-------- MATERIAL FOR THE TASK

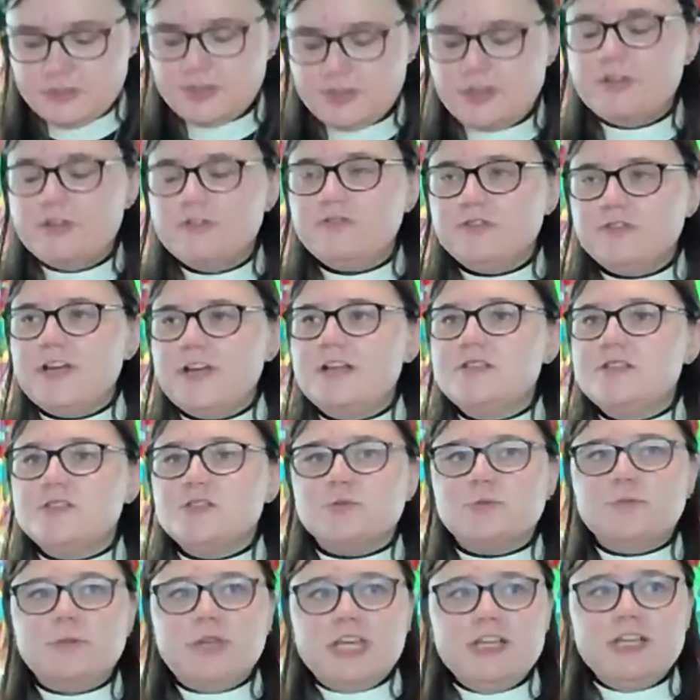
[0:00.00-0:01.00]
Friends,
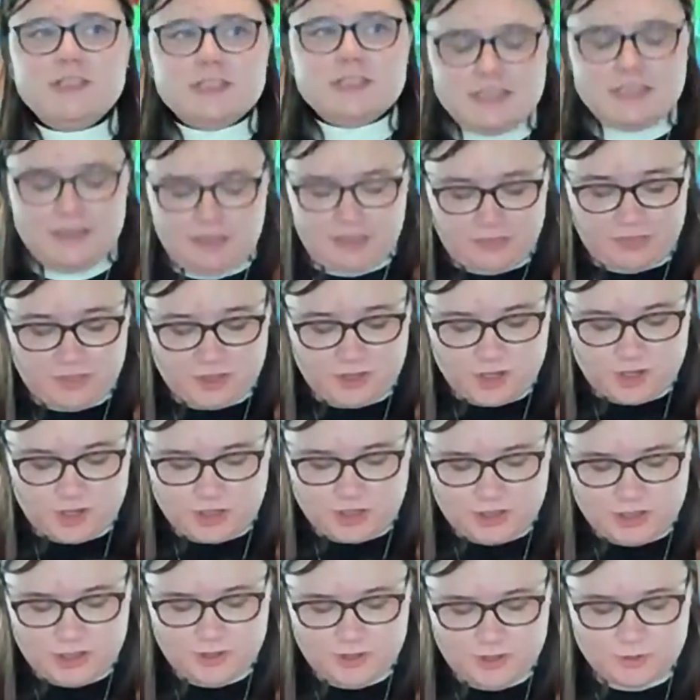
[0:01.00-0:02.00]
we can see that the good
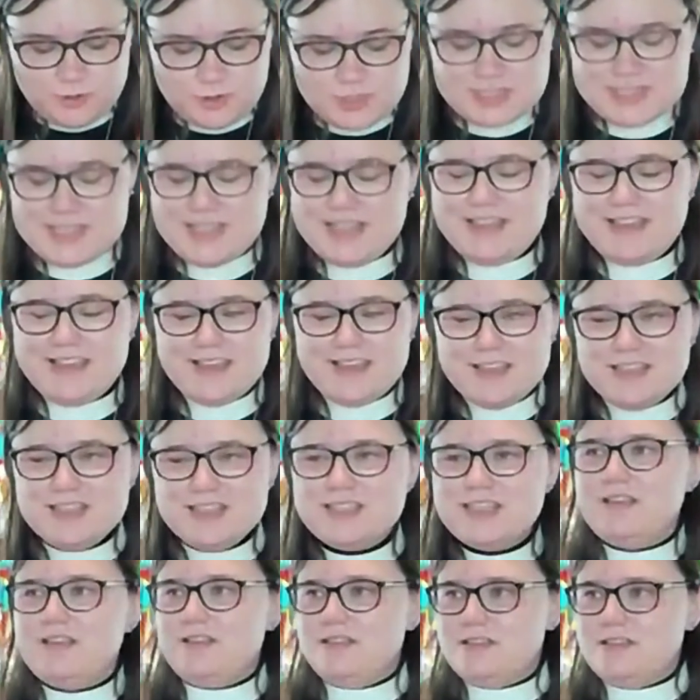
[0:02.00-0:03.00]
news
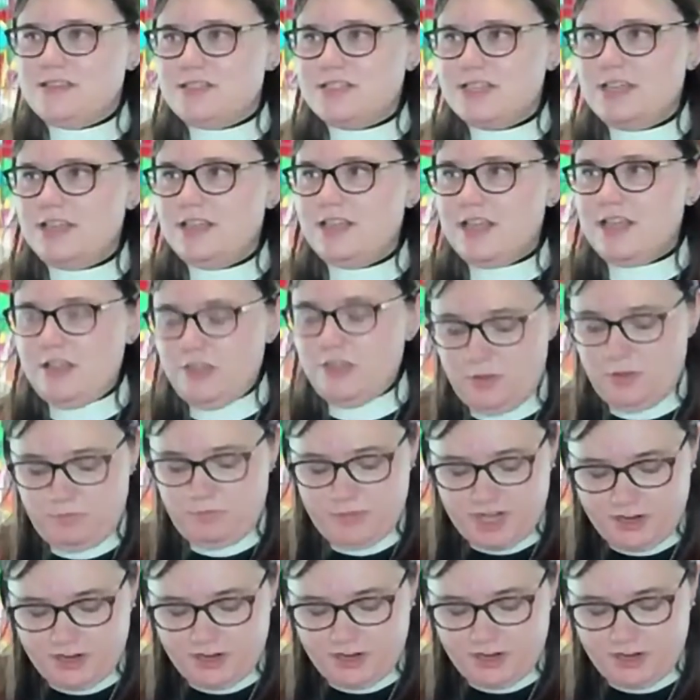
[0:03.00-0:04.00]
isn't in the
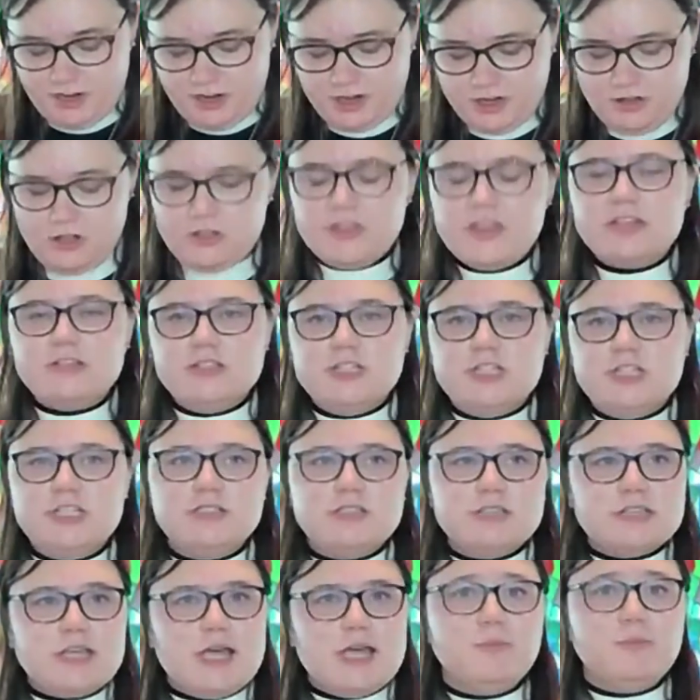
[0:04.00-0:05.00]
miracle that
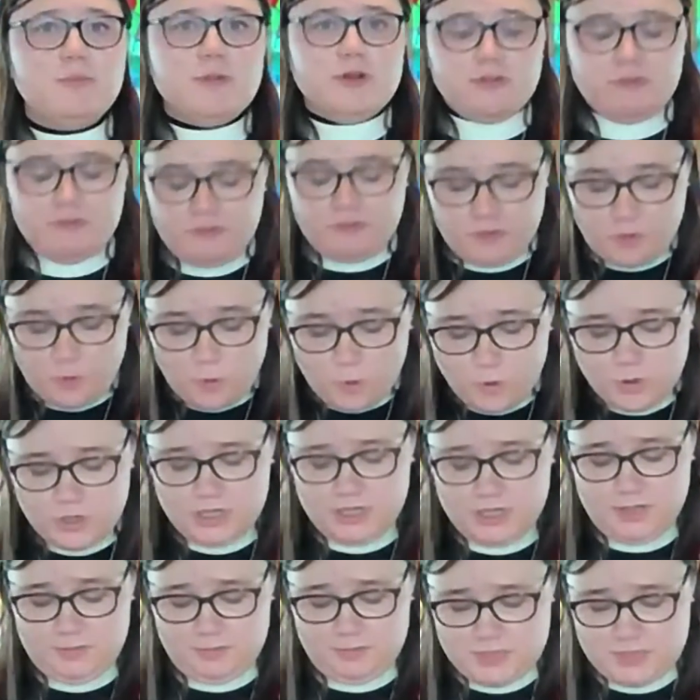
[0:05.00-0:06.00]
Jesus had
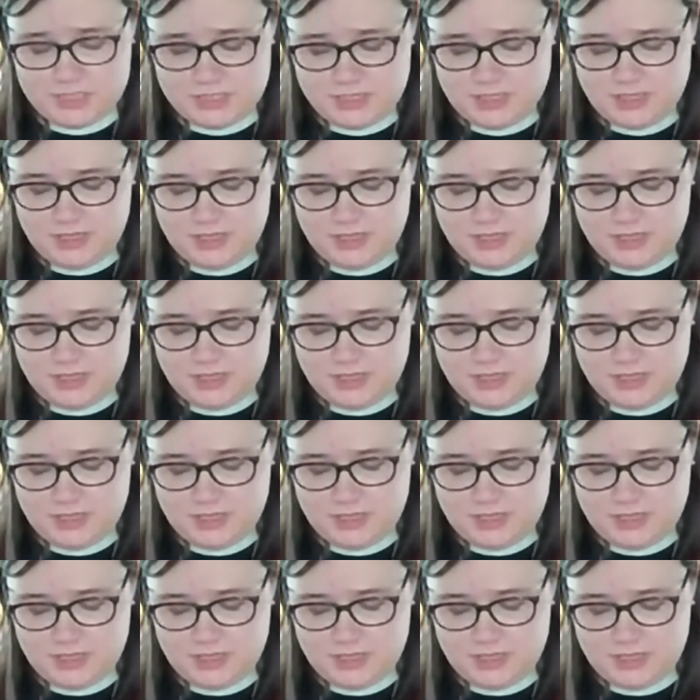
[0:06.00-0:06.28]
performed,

----------------

YOUR INSTRUCTIONS: Leave the pictures out and print every record exactly.

WRITTEN REPLY:
[0:00.00-0:01.00]
Friends,
[0:01.00-0:02.00]
we can see that the good
[0:02.00-0:03.00]
news
[0:03.00-0:04.00]
isn't in the
[0:04.00-0:05.00]
miracle that
[0:05.00-0:06.00]
Jesus had
[0:06.00-0:06.28]
performed,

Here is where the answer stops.